O petróleo russo seria um teste ao embargo dos EUA à ilha e não está claro se algum dos navios conseguirá entregar o petróleo. Desde dezembro de 2025, um bloqueio naval dos EUA no Caribe impediu que os navios se aproximassem de Cuba, enquanto a ameaça de tarifas sobre os países fornecedores de petróleo ao país levou o México a interromper os embarques no início de fevereiro deste ano.
O México emergiu como principal fornecedor de petróleo de Havana depois que as forças americanas capturaram o então líder da Venezuela, Nicolás Maduro, no início deste ano e interromperam o fluxo de combustível do país que era o aliado mais fiel da ilha governada pelos comunistas.
Na terça-feira, o navio Anatoly Kolodkin parecia estar a caminho do porto russo de Primorsk para o porto comercial de Matanzas, em Cuba, transportando 730 mil barris de petróleo russo dos Urais, segundo dados da Kpler.
Outro petroleiro que parecia estar transportando petróleo russo para Cuba no mês passado, o Sea Horse, pareceu brevemente voltar a se mover em direção a Cuba depois de ter o curso desviado no mês passado.
A chegada de um deles poderá representar o primeiro grande carregamento de combustível após uma longa paralisação. O presidente cubano, Miguel Díaz-Canel, disse na semana passada que seu país não recebeu um carregamento de combustível há três meses. Esse seria o período mais longo que Cuba ficou sem receber combustível em pelo menos 12 anos, afirmou Matt Smith, analista da Kpler, à Bloomberg.
O envio de petróleo bruto não traria um rompimento imediato para Cuba. Ele precisa ser refinado antes de ser utilizado, um processo que pode levar de 20 a 30 dias, disse Jorge Pinon, pesquisador do Instituto de Energia da Universidade do Texas em Austin à Bloomberg. Pinon, que monitora os carregamentos de combustível para o país, acrescentou que “por isso, nosso argumento é: não invejamos petróleo bruto para Cuba”. “É preciso enviar produto orgânico”.

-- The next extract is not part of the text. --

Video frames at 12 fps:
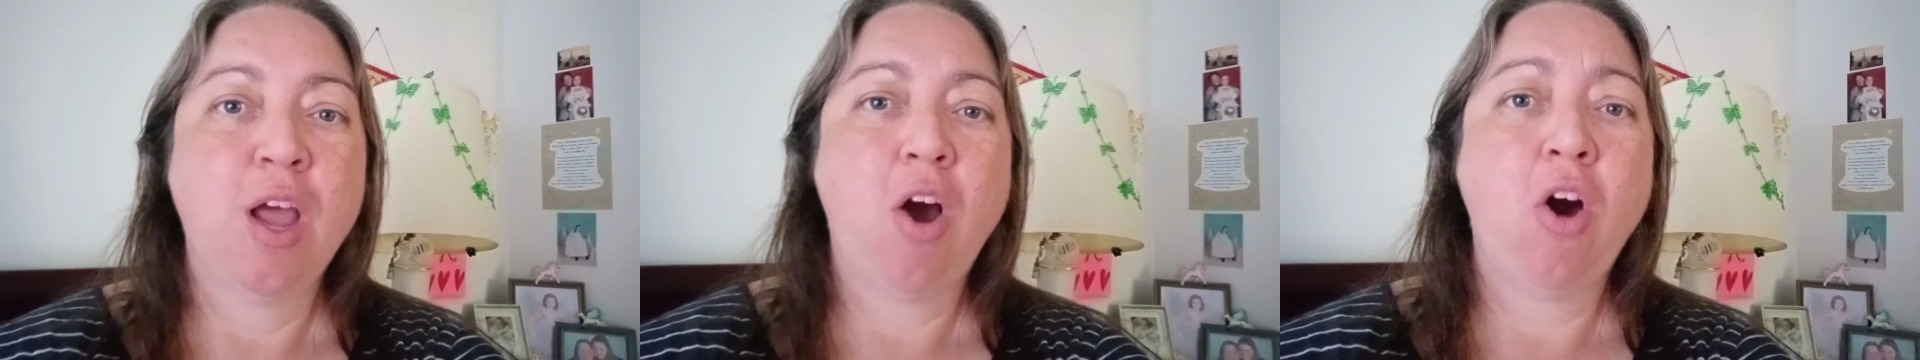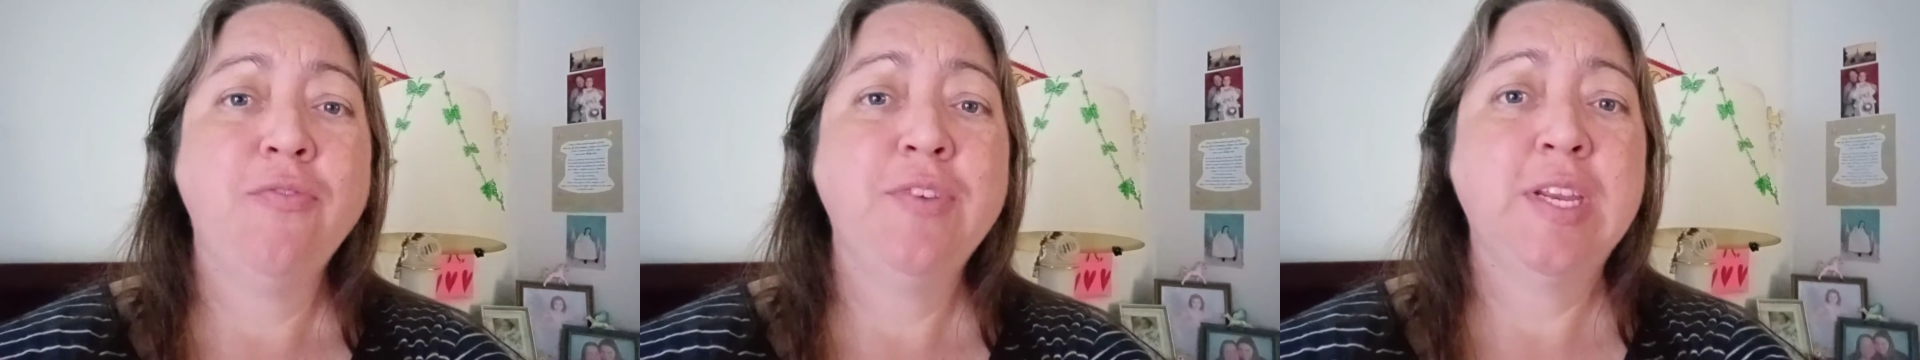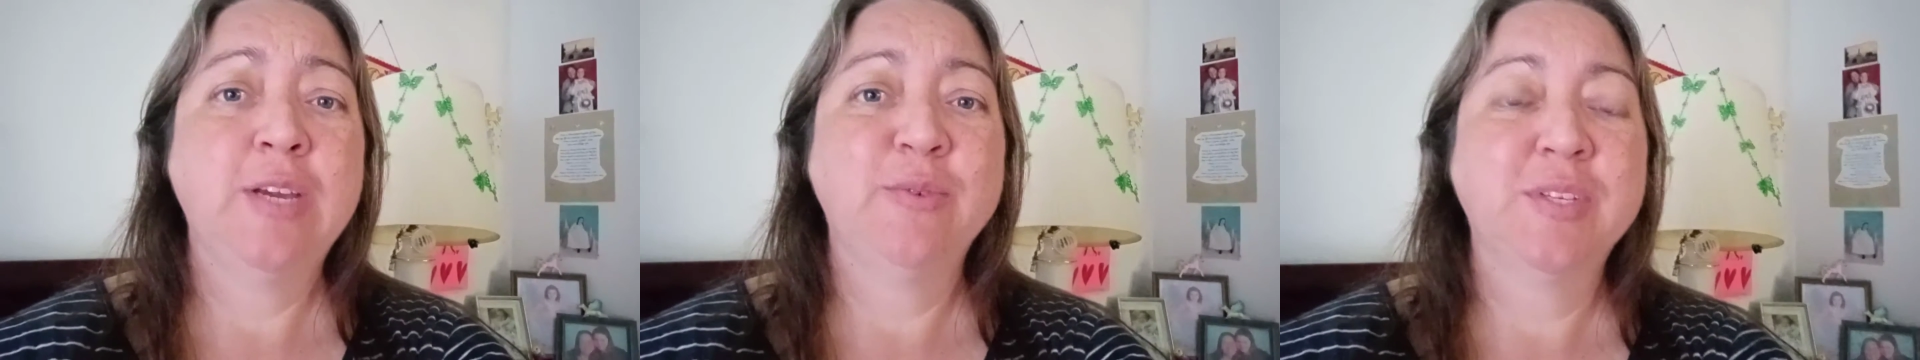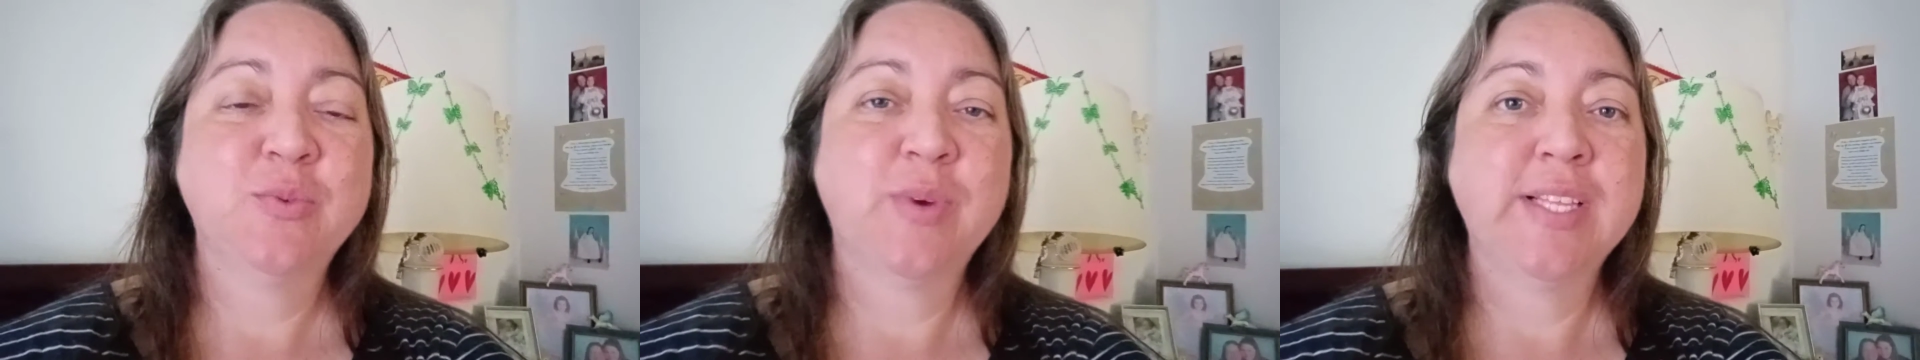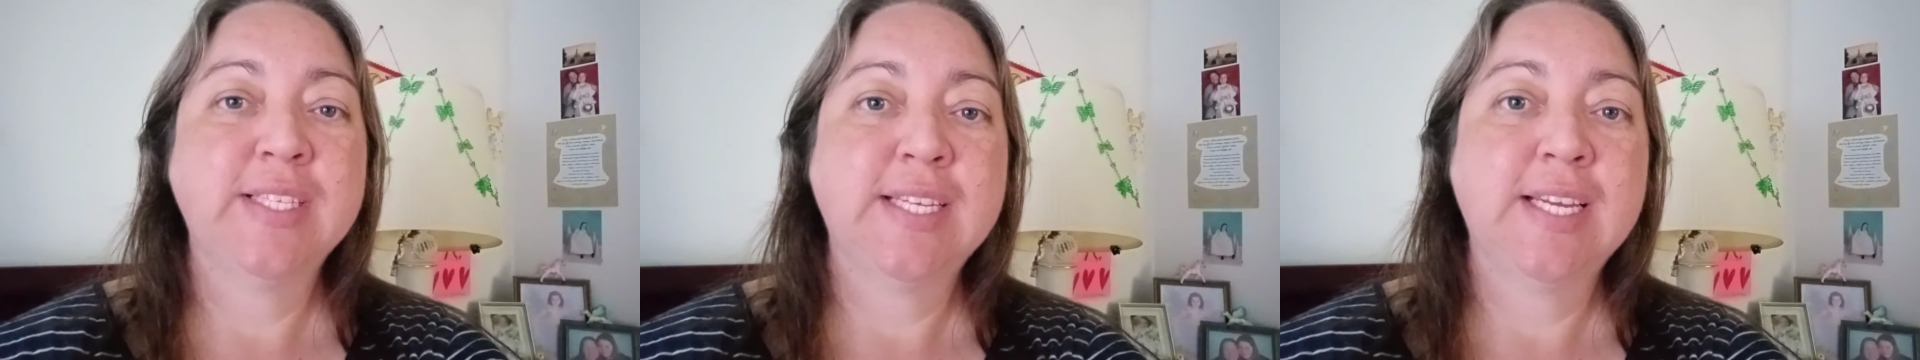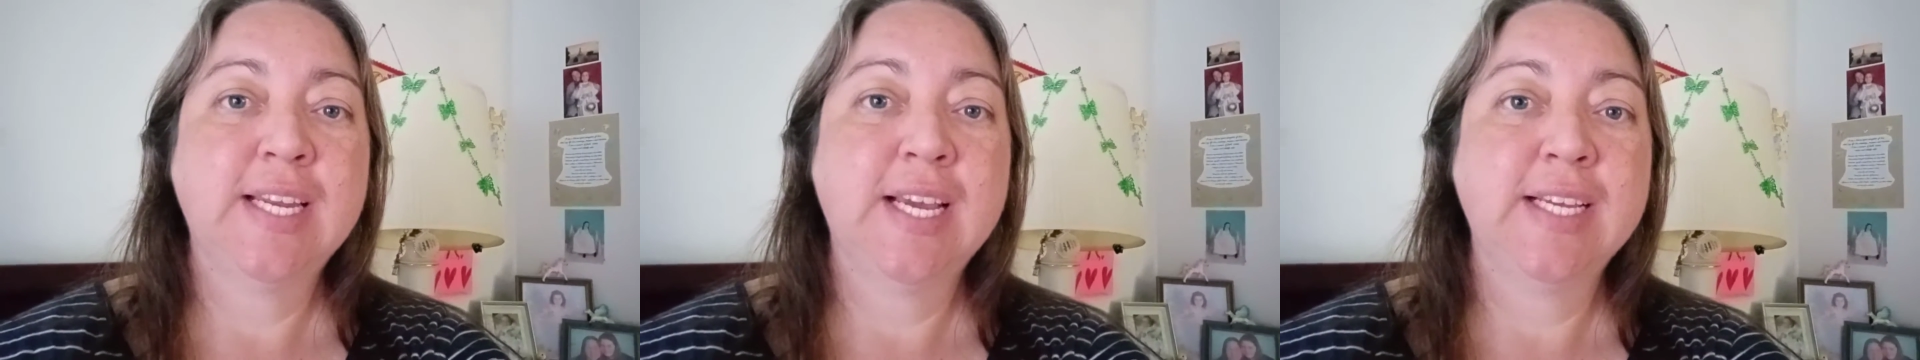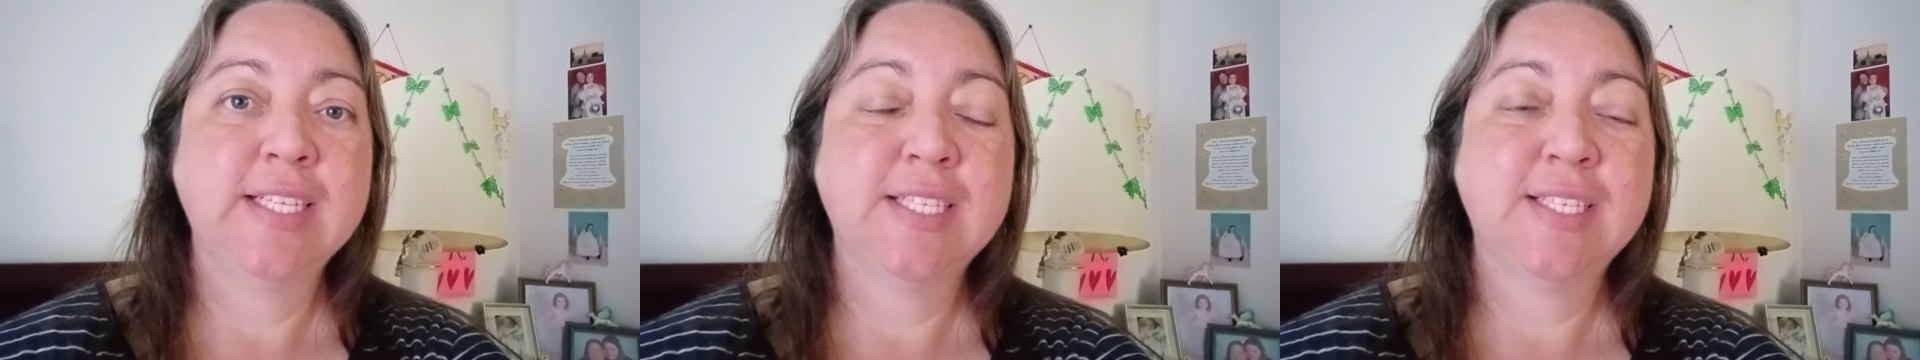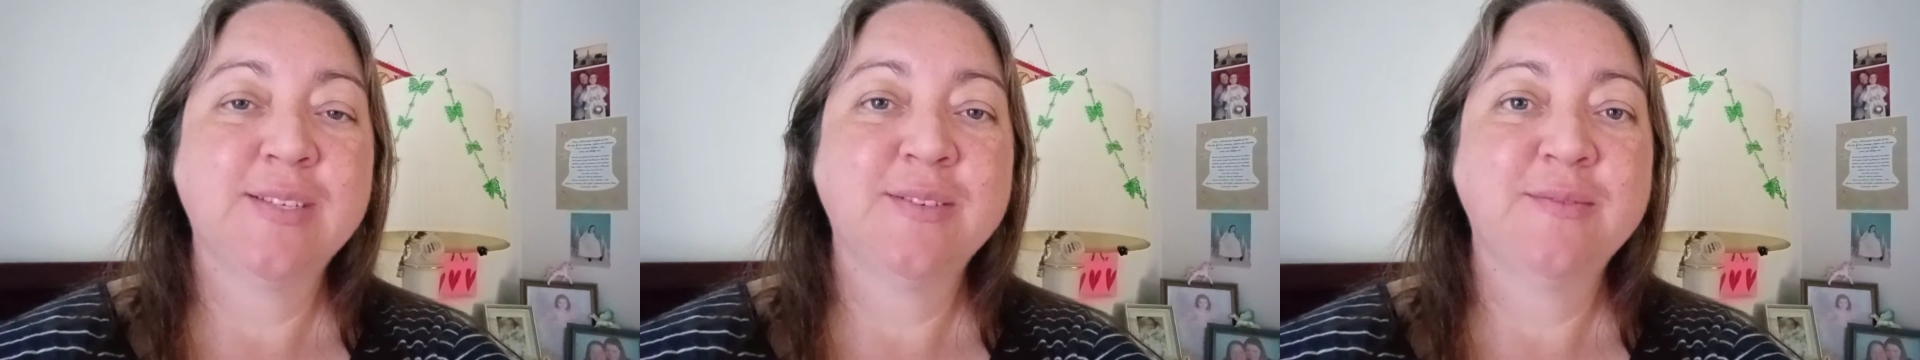often it was Wednesday
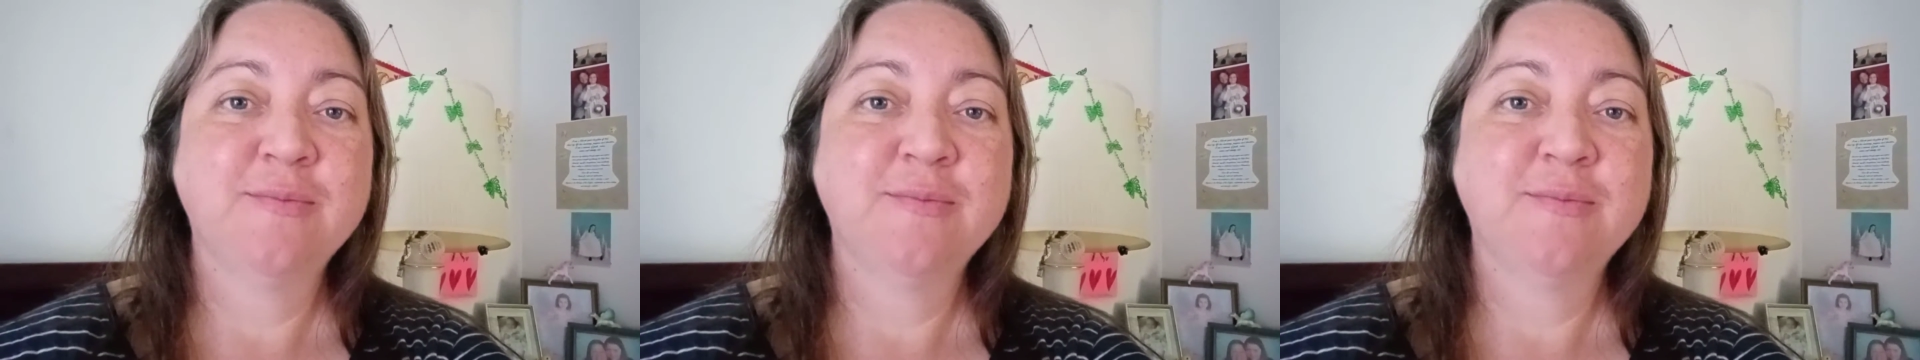nights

Ainda assim, 700 mil barris de petróleo bruto russo seriam uma ajuda crucial. Cuba precisa de aproximadamente 100 mil barris de petróleo por dia para funcionar, mas produz apenas dois quintos disso, segundo Piñon. A cada dia sem carregamentos de combustível, o país se aproxima do que Piñon chama de “dados críticos” — o dia em que ganha sem combustível.
Desde que os EUA impuseram o bloqueio naval, Cuba tem funcionado com o petróleo recebido nos meses anteriores e com sua pequena produção interna de petróleo bruto pesado, usada como matéria-prima para geração de energia em casos de emergência.
A ilha tem sido associada a cortes de energia e escassez de combustível devido ao embargo americano. A rede elétrica de Cuba sofreu um colapso total na segunda-feira , deixando os 10 milhões de habitantes da ilha no escuro. A falta de energia para tudo, desde hospitais e caminhões de lixo até geladeiras, desencadeou uma crise humanitária cada vez mais profunda em todo o país.
Enquanto a rede elétrica do país estava fora do ar, Trump fez um novo alerta a Cuba, dizendo aos repórteres na segunda-feira que acredita que em breve terá “a honra de tomar Cuba”, afirmando que poderia “libertá-la, tomá-la — posso fazer o que quiser”. Havana, por sua vez, anunciou que abrirá sua economia para investidores cubanos que estão fora do país.